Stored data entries
------------------------------------------------------------

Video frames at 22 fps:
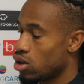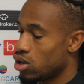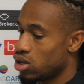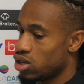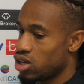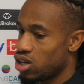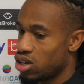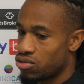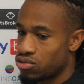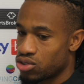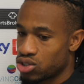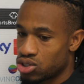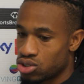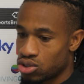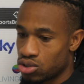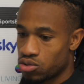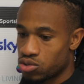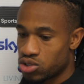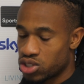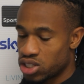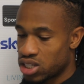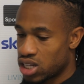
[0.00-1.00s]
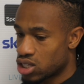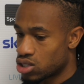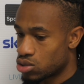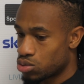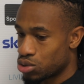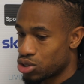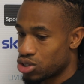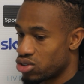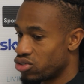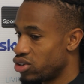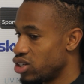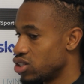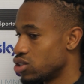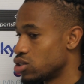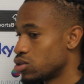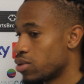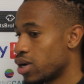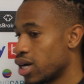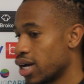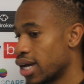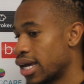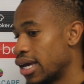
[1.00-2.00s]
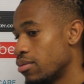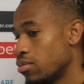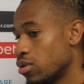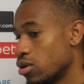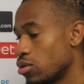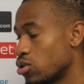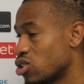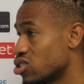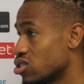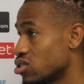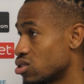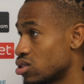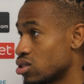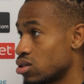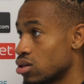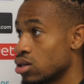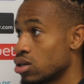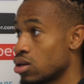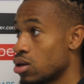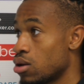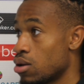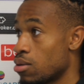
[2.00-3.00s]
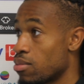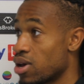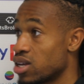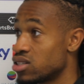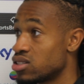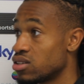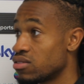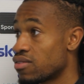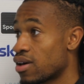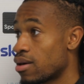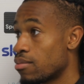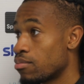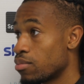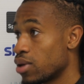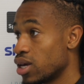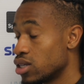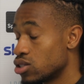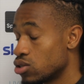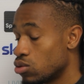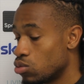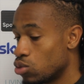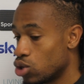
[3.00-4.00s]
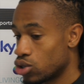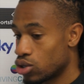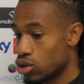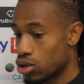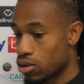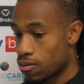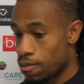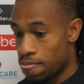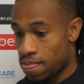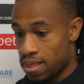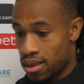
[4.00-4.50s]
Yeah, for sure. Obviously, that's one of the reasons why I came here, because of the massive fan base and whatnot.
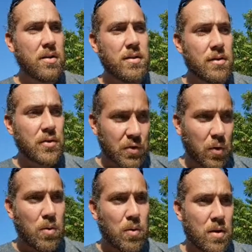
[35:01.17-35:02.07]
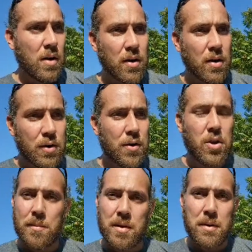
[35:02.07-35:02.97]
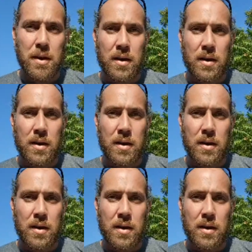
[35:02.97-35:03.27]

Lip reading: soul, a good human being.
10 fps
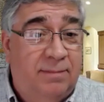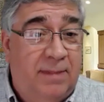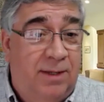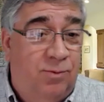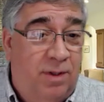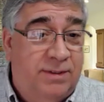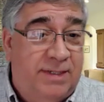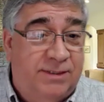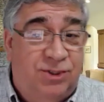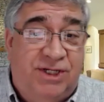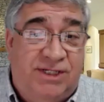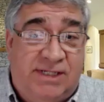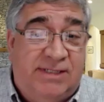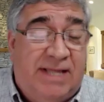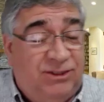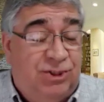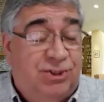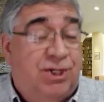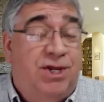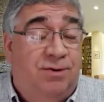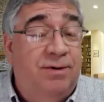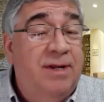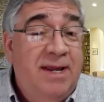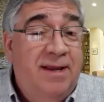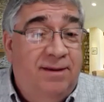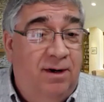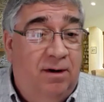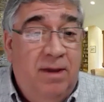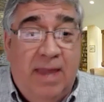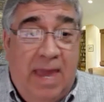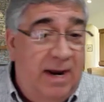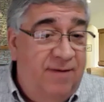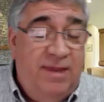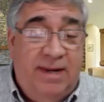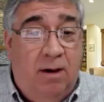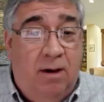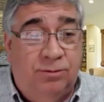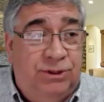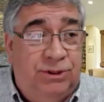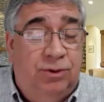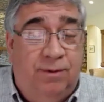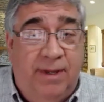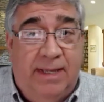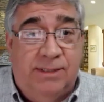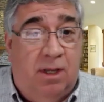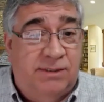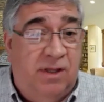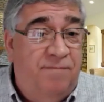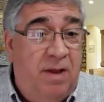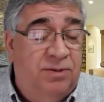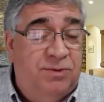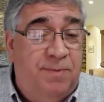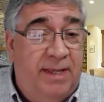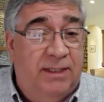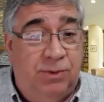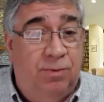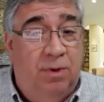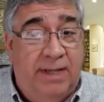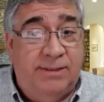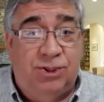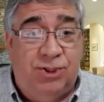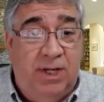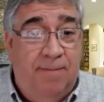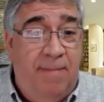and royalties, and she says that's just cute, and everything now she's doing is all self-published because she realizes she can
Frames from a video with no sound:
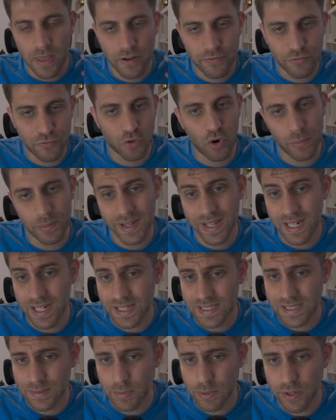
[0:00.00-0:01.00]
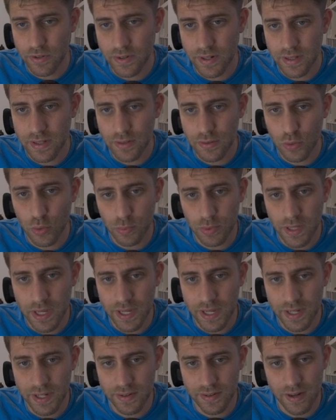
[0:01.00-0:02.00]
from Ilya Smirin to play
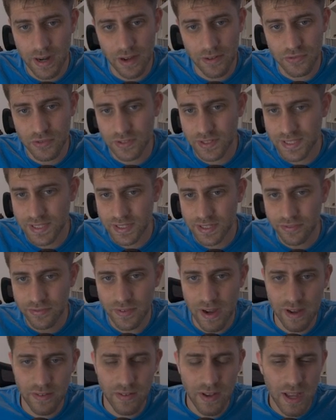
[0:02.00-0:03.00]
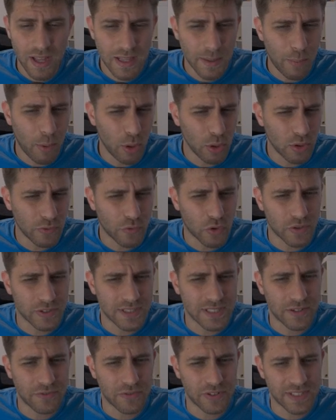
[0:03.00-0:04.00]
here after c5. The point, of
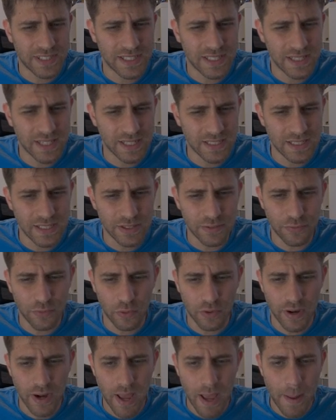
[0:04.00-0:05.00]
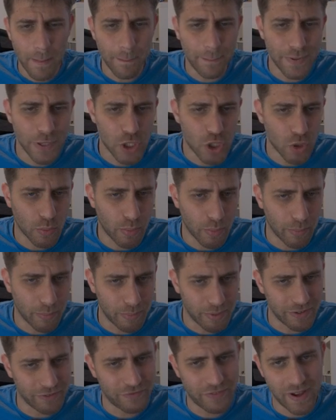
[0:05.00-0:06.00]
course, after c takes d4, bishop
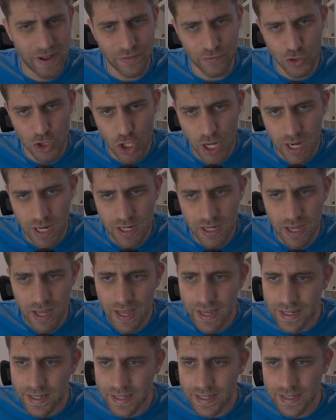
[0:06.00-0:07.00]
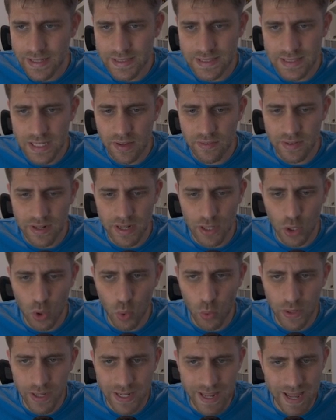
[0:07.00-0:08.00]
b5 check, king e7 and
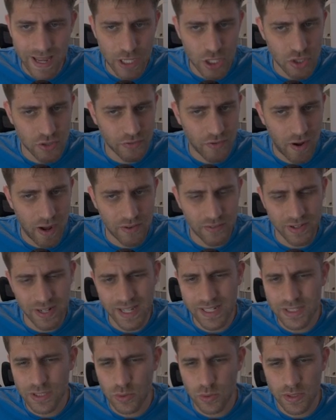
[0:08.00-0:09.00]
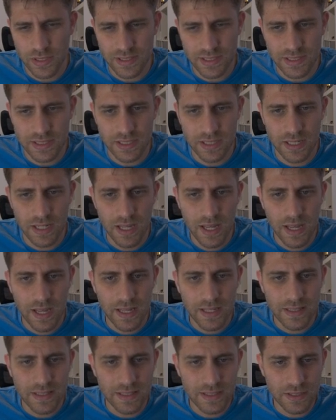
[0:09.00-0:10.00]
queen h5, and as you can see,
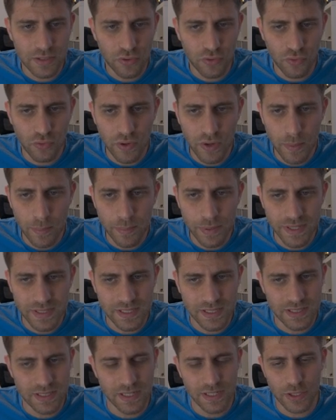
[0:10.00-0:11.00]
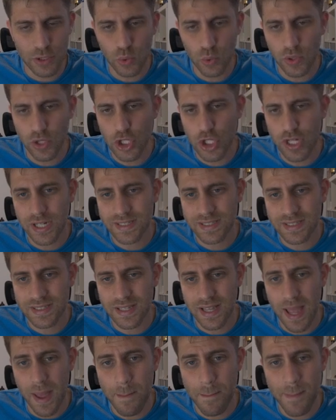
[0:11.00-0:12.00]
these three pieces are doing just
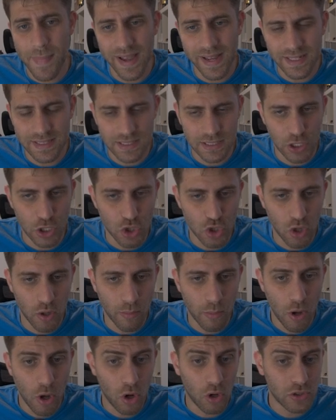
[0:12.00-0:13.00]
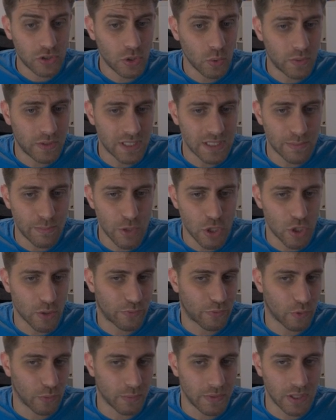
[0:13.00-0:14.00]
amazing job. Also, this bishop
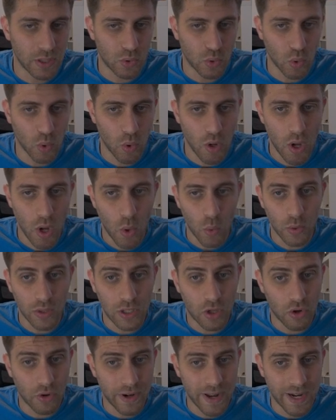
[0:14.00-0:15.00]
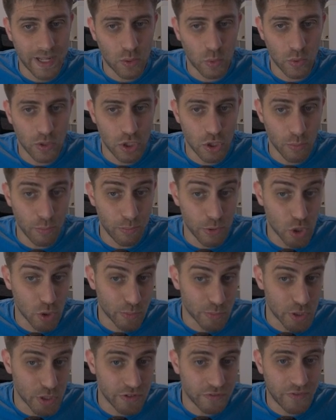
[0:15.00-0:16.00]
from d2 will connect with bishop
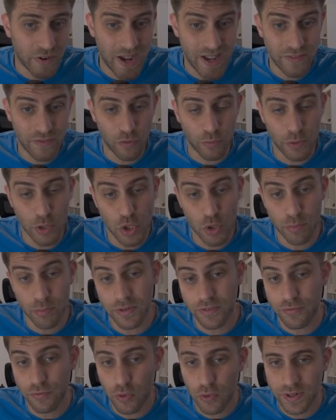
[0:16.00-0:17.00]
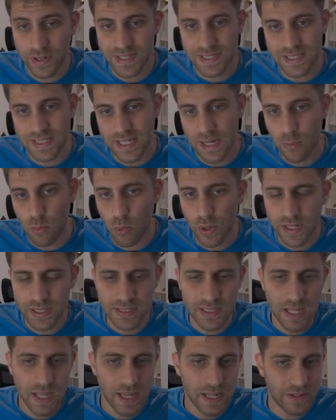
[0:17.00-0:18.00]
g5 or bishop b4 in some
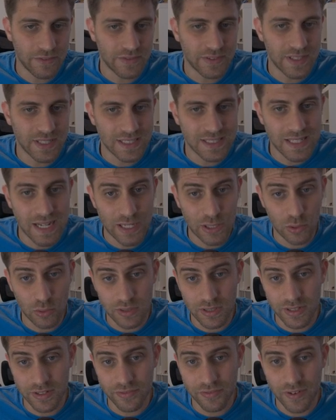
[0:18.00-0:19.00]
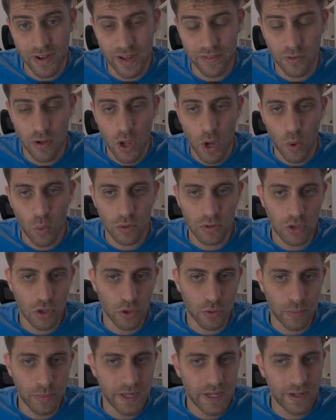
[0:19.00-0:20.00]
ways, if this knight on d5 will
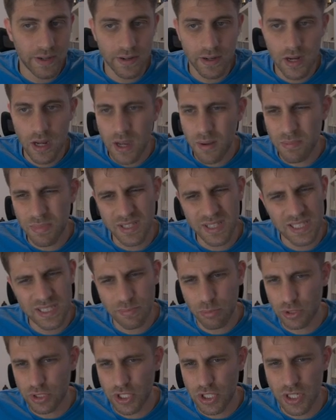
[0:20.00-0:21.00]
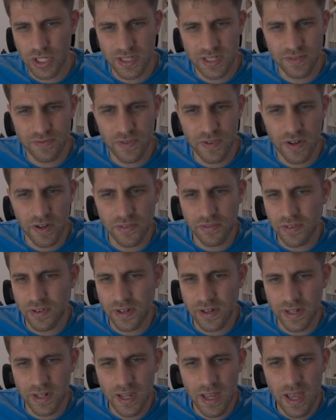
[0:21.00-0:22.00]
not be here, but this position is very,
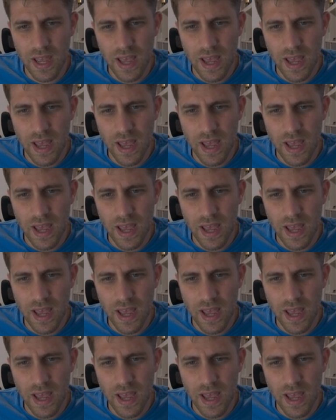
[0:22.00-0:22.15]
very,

------------------------------------------------------------

# [About this exercise]
Skip the pictures and output all entries exactly.

# [Response to this task]
Video frames at 22 fps:
[0.00-1.00s]
[1.00-2.00s]
[2.00-3.00s]
[3.00-4.00s]
[4.00-4.50s]
Yeah, for sure. Obviously, that's one of the reasons why I came here, because of the massive fan base and whatnot.
[35:01.17-35:02.07]
[35:02.07-35:02.97]
[35:02.97-35:03.27]

Lip reading: soul, a good human being.
10 fps
and royalties, and she says that's just cute, and everything now she's doing is all self-published because she realizes she can
Frames from a video with no sound:
[0:00.00-0:01.00]
[0:01.00-0:02.00]
from Ilya Smirin to play
[0:02.00-0:03.00]
[0:03.00-0:04.00]
here after c5. The point, of
[0:04.00-0:05.00]
[0:05.00-0:06.00]
course, after c takes d4, bishop
[0:06.00-0:07.00]
[0:07.00-0:08.00]
b5 check, king e7 and
[0:08.00-0:09.00]
[0:09.00-0:10.00]
queen h5, and as you can see,
[0:10.00-0:11.00]
[0:11.00-0:12.00]
these three pieces are doing just
[0:12.00-0:13.00]
[0:13.00-0:14.00]
amazing job. Also, this bishop
[0:14.00-0:15.00]
[0:15.00-0:16.00]
from d2 will connect with bishop
[0:16.00-0:17.00]
[0:17.00-0:18.00]
g5 or bishop b4 in some
[0:18.00-0:19.00]
[0:19.00-0:20.00]
ways, if this knight on d5 will
[0:20.00-0:21.00]
[0:21.00-0:22.00]
not be here, but this position is very,
[0:22.00-0:22.15]
very,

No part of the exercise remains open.